PROBLEM REQUIREMENTS
Skip the pictures, please, and write out exactly the lines from the opening of the data through the line containing "[0:02.00-0:03.00]".

MATERIAL TO PROCESS

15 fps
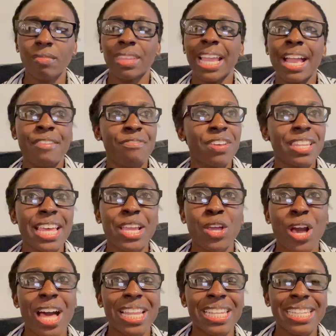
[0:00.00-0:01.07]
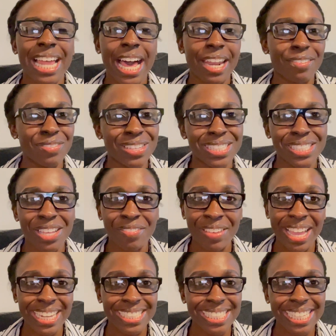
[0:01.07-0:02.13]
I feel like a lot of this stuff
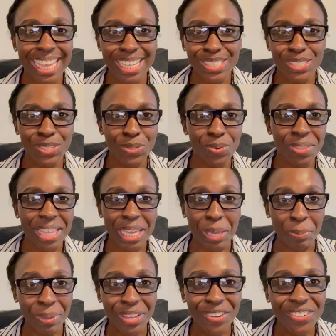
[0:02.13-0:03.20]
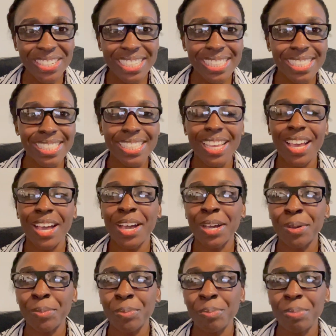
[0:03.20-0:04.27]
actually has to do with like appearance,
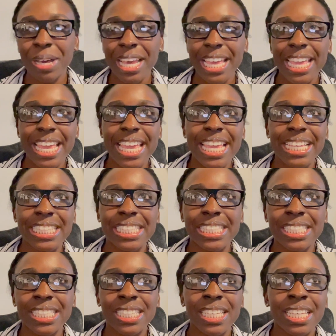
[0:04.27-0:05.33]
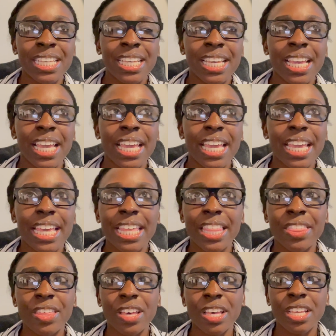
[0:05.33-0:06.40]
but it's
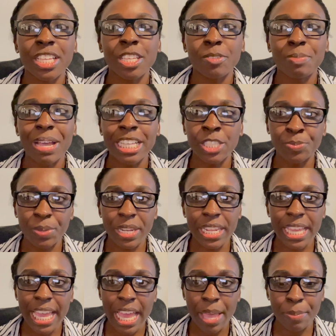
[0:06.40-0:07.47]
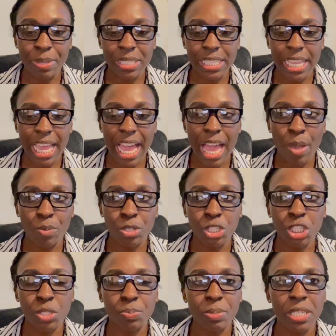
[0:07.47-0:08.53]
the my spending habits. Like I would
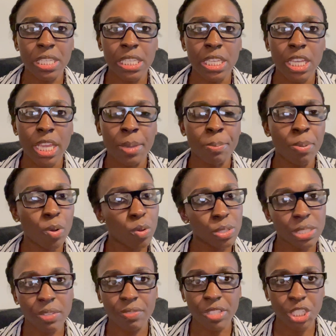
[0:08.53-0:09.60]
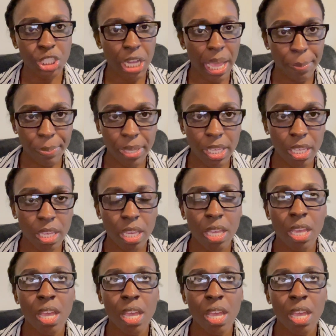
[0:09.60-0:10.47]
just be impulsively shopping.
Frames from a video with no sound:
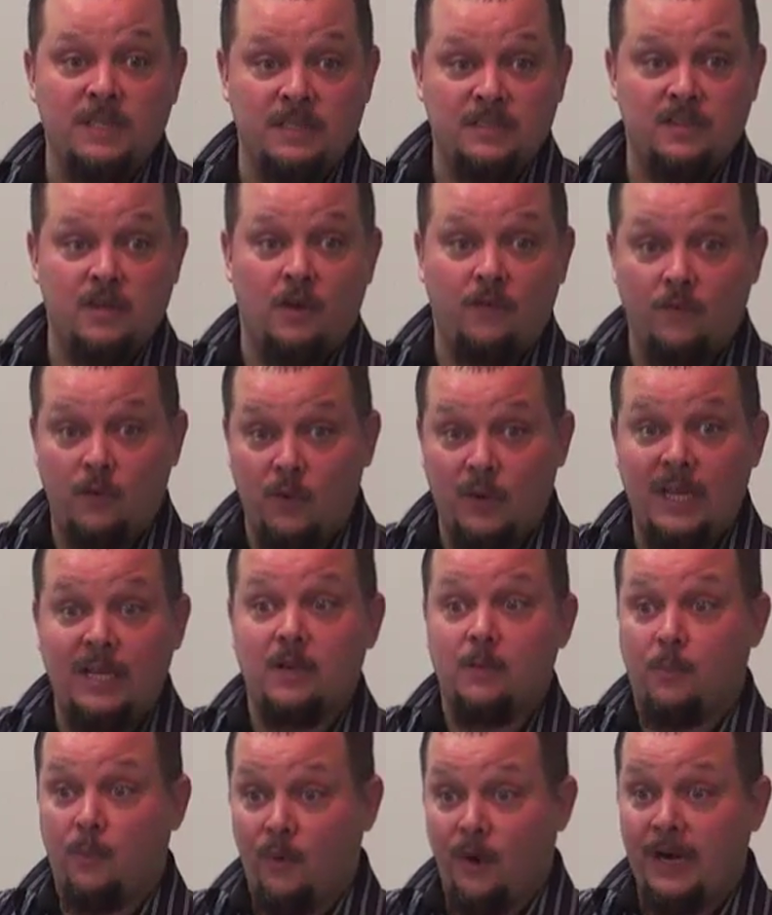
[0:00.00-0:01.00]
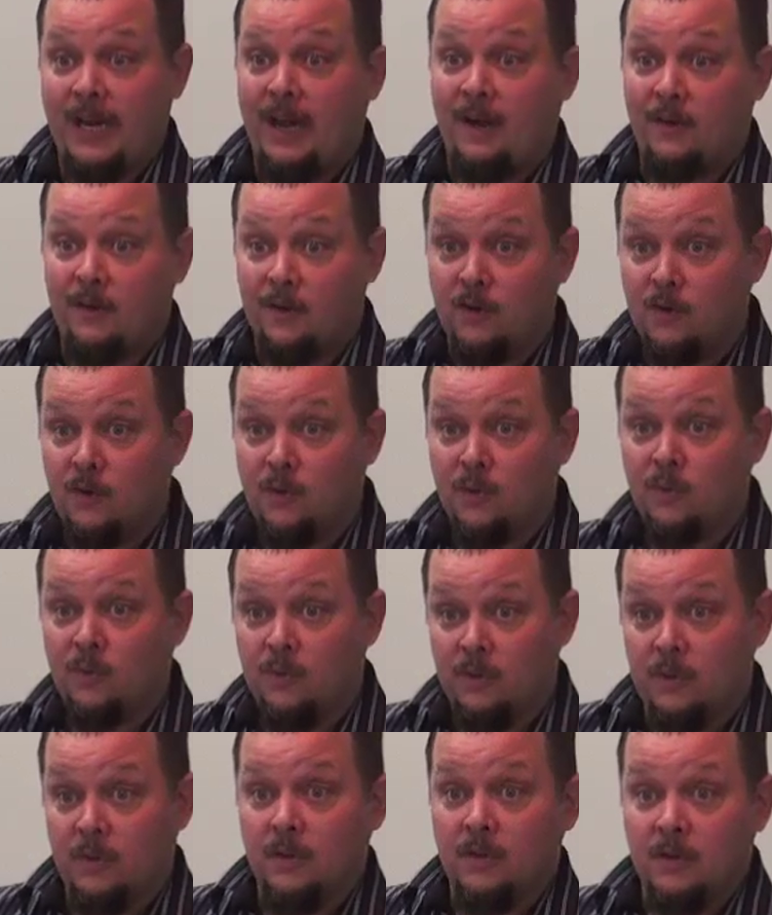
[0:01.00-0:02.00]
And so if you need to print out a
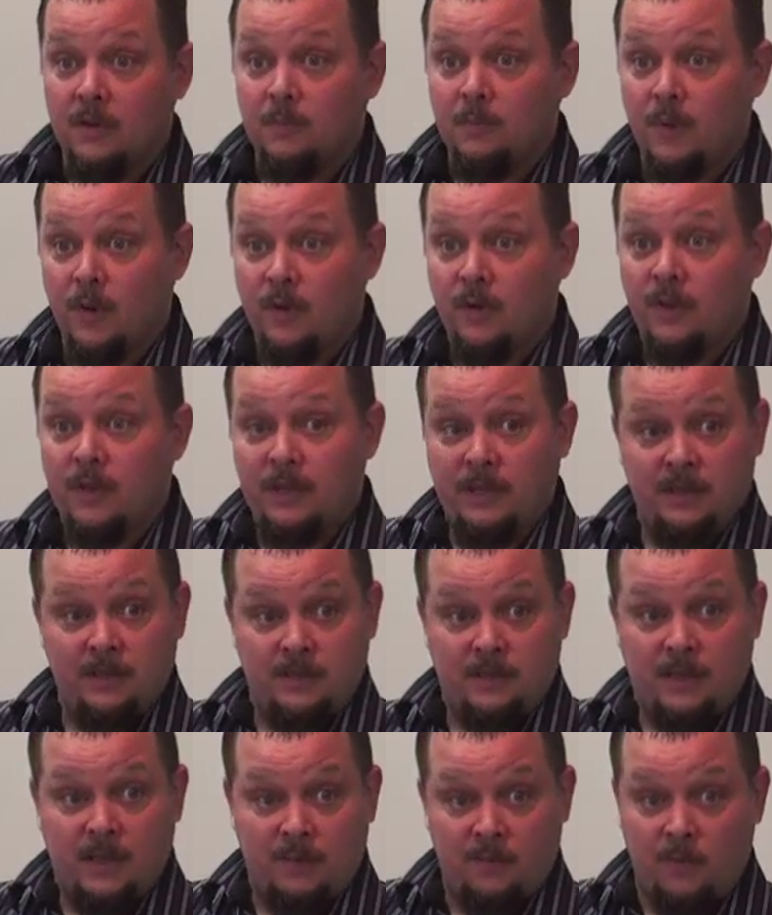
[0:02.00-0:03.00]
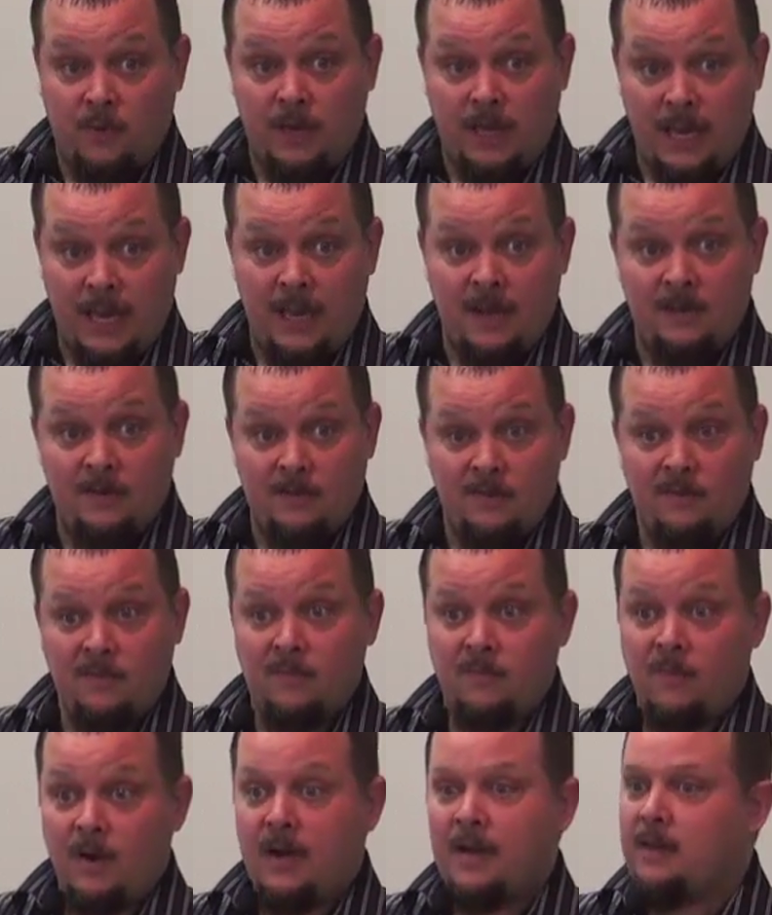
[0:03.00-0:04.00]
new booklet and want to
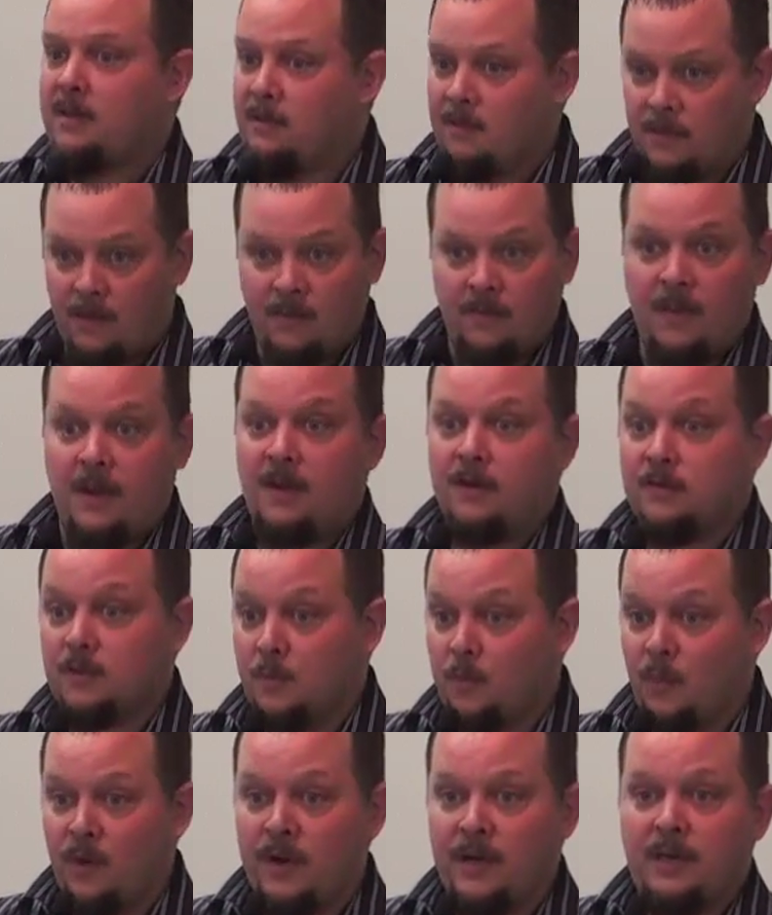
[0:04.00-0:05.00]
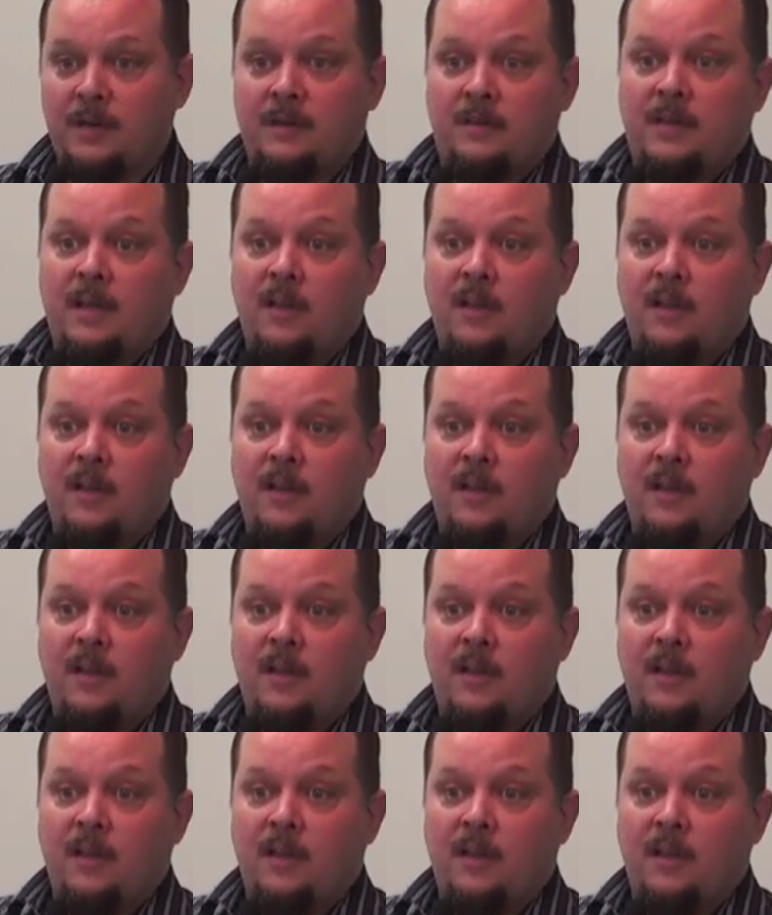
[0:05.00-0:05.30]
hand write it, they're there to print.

TASK SOLUTION
15 fps
[0:00.00-0:01.07]
[0:01.07-0:02.13]
I feel like a lot of this stuff
[0:02.13-0:03.20]
[0:03.20-0:04.27]
actually has to do with like appearance,
[0:04.27-0:05.33]
[0:05.33-0:06.40]
but it's
[0:06.40-0:07.47]
[0:07.47-0:08.53]
the my spending habits. Like I would
[0:08.53-0:09.60]
[0:09.60-0:10.47]
just be impulsively shopping.
Frames from a video with no sound:
[0:00.00-0:01.00]
[0:01.00-0:02.00]
And so if you need to print out a
[0:02.00-0:03.00]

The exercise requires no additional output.